Il suo farmaco di punta è l’Obefazimod, che dovrebbe rivoluzionare il trattamento di mali diffusi come la colite ulcerosa e sarebbe l’unica molecola a oggi capace di potenziare l’espressione del microRNA-124, un regolatore naturale della risposta infiammatoria. Lo scorso luglio il gruppo francese ha annunciato buoni risultati top-line dopo prove di induzione (induction trial) da 8 settimane con obefazimod in pazienti con colite ulcerosa. Segnando una tappa chiave nel programma di sviluppo clinico. Attualmente il farmaco è in fase clinica 3 con pazienti colpiti da colite ulcerosa da moderata a severa e in fase clinica 2b con pazienti colpiti da morbo di Crohn da moderato a severo.
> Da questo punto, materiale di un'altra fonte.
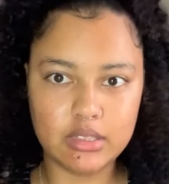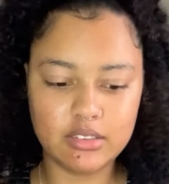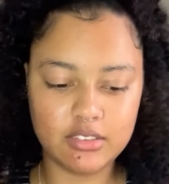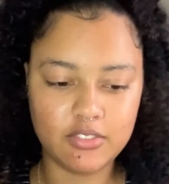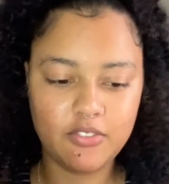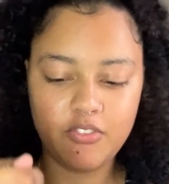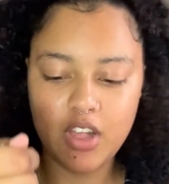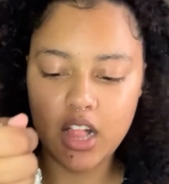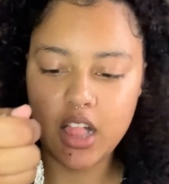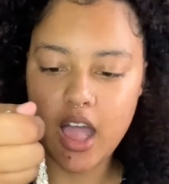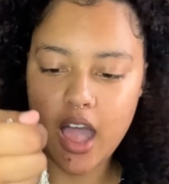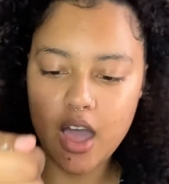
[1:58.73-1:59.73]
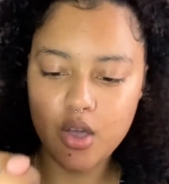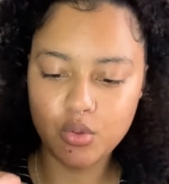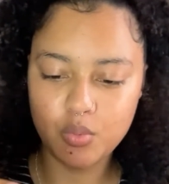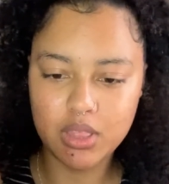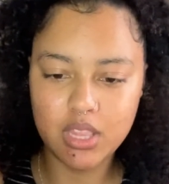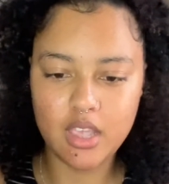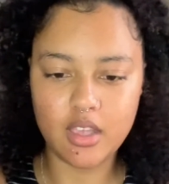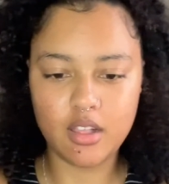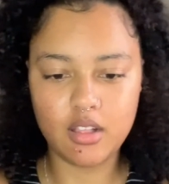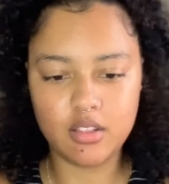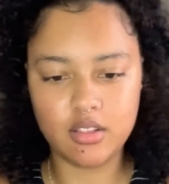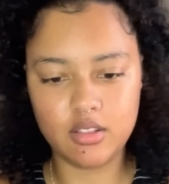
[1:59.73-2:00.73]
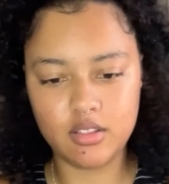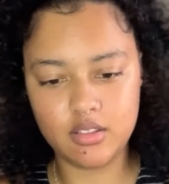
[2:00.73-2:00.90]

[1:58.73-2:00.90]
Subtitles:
just fell out, what the hell.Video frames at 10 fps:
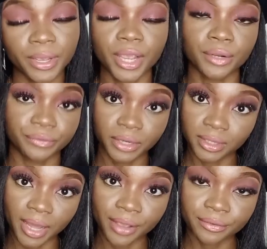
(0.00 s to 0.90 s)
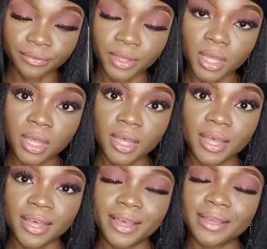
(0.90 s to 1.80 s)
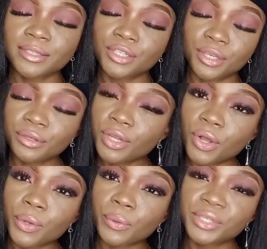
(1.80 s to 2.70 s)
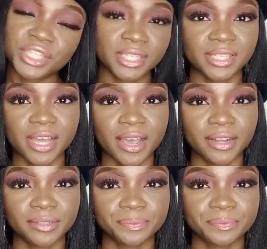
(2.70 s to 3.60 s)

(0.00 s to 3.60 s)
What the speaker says: in real life. Do you know, she said,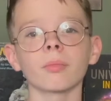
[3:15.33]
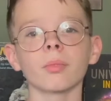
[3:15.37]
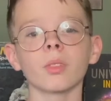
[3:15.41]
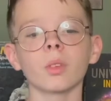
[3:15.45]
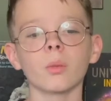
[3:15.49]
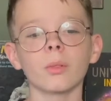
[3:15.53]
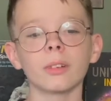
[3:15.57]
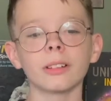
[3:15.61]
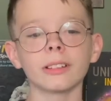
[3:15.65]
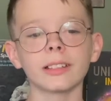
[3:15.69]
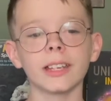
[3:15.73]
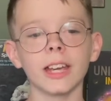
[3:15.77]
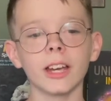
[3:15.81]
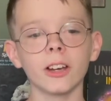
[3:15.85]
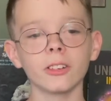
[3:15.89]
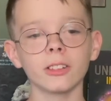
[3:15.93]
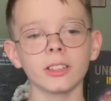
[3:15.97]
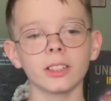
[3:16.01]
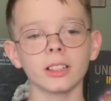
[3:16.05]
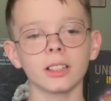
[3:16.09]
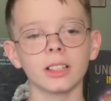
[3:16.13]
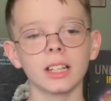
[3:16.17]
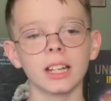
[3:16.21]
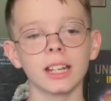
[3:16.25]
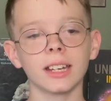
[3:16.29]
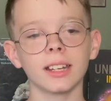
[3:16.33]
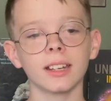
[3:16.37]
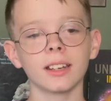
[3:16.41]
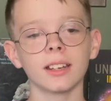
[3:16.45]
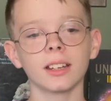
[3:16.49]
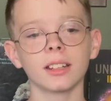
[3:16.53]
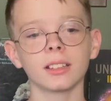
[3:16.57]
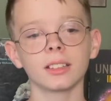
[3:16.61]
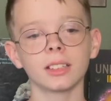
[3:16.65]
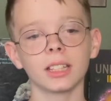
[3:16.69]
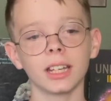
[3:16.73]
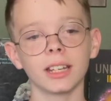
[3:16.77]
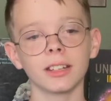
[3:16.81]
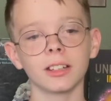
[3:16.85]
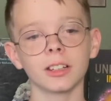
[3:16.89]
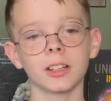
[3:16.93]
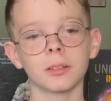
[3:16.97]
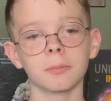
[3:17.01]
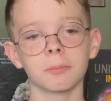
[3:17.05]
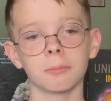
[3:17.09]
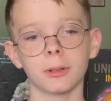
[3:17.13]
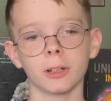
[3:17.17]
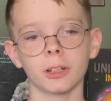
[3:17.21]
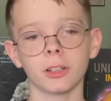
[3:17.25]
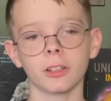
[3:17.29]
When calculating a day
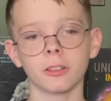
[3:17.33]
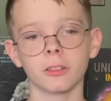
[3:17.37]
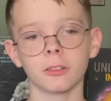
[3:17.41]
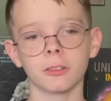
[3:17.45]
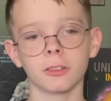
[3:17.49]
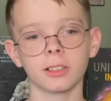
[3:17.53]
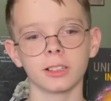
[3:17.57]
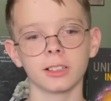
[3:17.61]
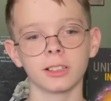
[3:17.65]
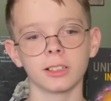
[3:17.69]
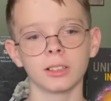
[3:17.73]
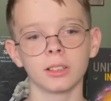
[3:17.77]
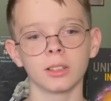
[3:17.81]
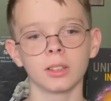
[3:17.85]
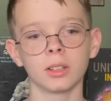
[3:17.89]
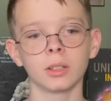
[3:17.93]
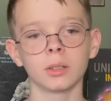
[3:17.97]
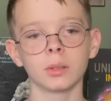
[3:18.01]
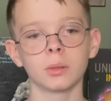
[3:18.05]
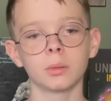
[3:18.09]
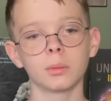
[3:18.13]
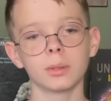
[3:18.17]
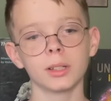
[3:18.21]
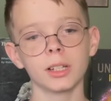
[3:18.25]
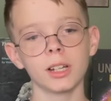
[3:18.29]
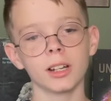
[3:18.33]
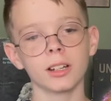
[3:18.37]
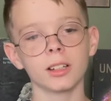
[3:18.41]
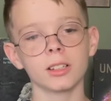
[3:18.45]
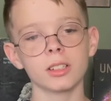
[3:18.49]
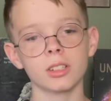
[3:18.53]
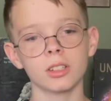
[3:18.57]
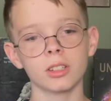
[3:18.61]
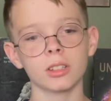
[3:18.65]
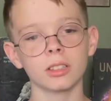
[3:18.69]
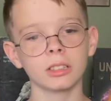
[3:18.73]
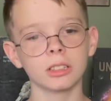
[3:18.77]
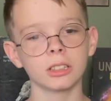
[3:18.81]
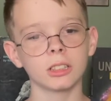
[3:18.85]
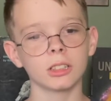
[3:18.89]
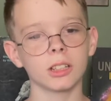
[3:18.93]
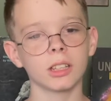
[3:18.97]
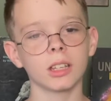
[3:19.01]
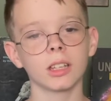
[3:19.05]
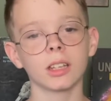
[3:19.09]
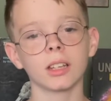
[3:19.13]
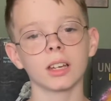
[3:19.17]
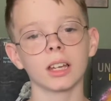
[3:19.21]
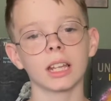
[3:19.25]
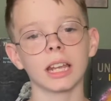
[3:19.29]
on Mercury, we aren't just
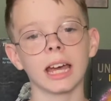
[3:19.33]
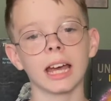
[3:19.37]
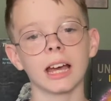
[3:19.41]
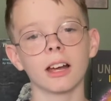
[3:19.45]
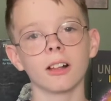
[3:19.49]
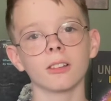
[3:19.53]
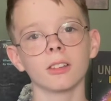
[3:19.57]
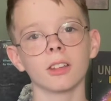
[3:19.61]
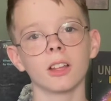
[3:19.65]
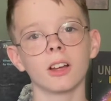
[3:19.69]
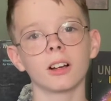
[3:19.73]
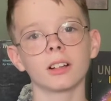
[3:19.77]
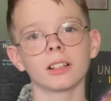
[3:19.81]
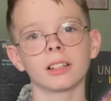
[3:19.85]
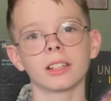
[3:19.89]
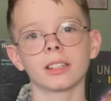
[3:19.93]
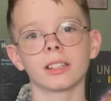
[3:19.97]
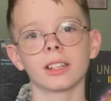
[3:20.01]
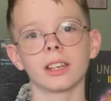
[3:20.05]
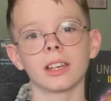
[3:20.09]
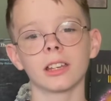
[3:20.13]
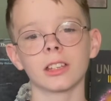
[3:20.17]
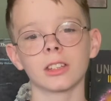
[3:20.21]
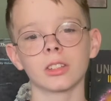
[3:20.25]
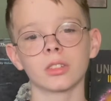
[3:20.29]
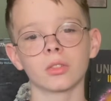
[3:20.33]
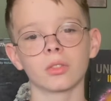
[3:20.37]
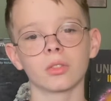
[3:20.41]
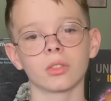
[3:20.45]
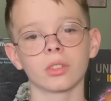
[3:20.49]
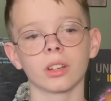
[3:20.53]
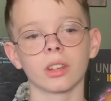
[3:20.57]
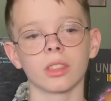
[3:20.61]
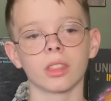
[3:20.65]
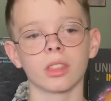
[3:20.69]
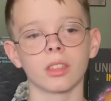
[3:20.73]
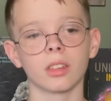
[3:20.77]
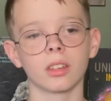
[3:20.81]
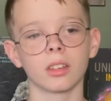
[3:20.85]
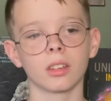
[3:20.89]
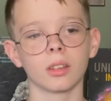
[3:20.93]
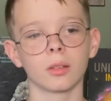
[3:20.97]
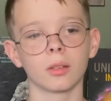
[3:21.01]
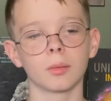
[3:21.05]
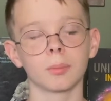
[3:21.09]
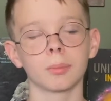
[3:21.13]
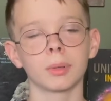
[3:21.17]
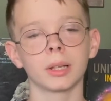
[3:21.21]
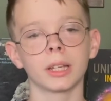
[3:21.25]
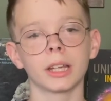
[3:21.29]
looking at how long it takes for
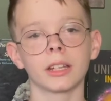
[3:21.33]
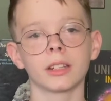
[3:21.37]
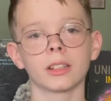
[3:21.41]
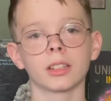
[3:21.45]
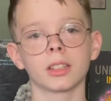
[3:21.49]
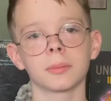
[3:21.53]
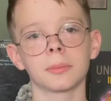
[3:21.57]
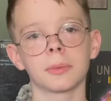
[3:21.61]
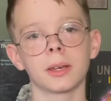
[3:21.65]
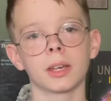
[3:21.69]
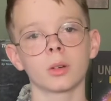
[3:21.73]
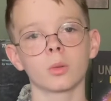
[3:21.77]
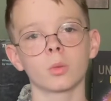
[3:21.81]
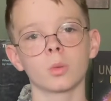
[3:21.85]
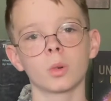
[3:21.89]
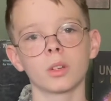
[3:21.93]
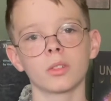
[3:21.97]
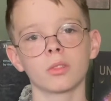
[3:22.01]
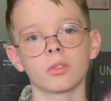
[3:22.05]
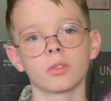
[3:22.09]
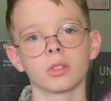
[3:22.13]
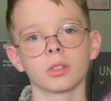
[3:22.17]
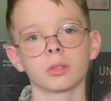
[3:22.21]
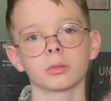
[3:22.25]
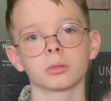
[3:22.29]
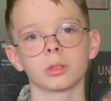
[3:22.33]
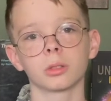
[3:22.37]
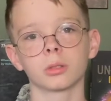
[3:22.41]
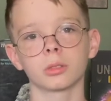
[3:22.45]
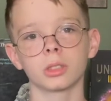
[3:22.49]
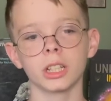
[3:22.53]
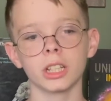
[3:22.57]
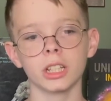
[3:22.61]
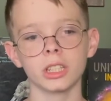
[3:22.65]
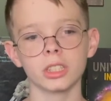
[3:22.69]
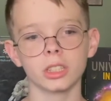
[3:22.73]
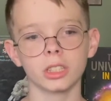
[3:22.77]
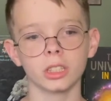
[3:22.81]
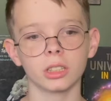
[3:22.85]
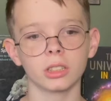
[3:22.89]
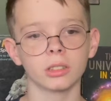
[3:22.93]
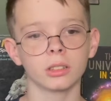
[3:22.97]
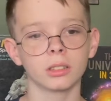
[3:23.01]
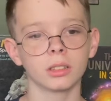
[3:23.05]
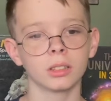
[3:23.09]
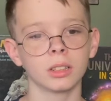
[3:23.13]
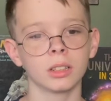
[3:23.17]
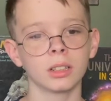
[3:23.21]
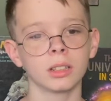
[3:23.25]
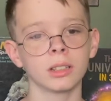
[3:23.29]
the planet to make one full rotation.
Il mercato è più ottimista nonostante le perdite concrete sul conto economico, come dimostra il rally del 1.154% (sic) da luglio a oggi.
Quanto a Diasorin sicuramente il positivo newsflow del settore incoraggia oggi i corsi al recupero dell’importante tappa di area 75,5 euro.
Serviranno però allunghi ben più decisi, oltre le fondamentali resistenze statiche di area 81-82 euro e oltre la trendline ribassista strategica in calo dai lontani massimi del 2021, per aprire una nuova fase tecnica e psicologica per il titolo.
Bene insomma, ma non basta ancora.
Forse una mano giungerà dalla prossima assemblea di Diasorin del 27 gennaio: è stato inserito all'ordine del giorno un buyback da 250 milioni di euro (fino a 4,5 milioni di azioni e l'8,04% del capitale) con lo specifico obiettivo di affiancare le politiche di distribuzione di valore agli azionisti perseguite già con il dividendo (che d'altronde non è dei più ricchi. € 1,2 l'ultima volta pari a circa il 2% del valore attuale del titolo). E' già un altro discorso rispetto ai temi caldi di oggi, ma presto sarà d'attualità.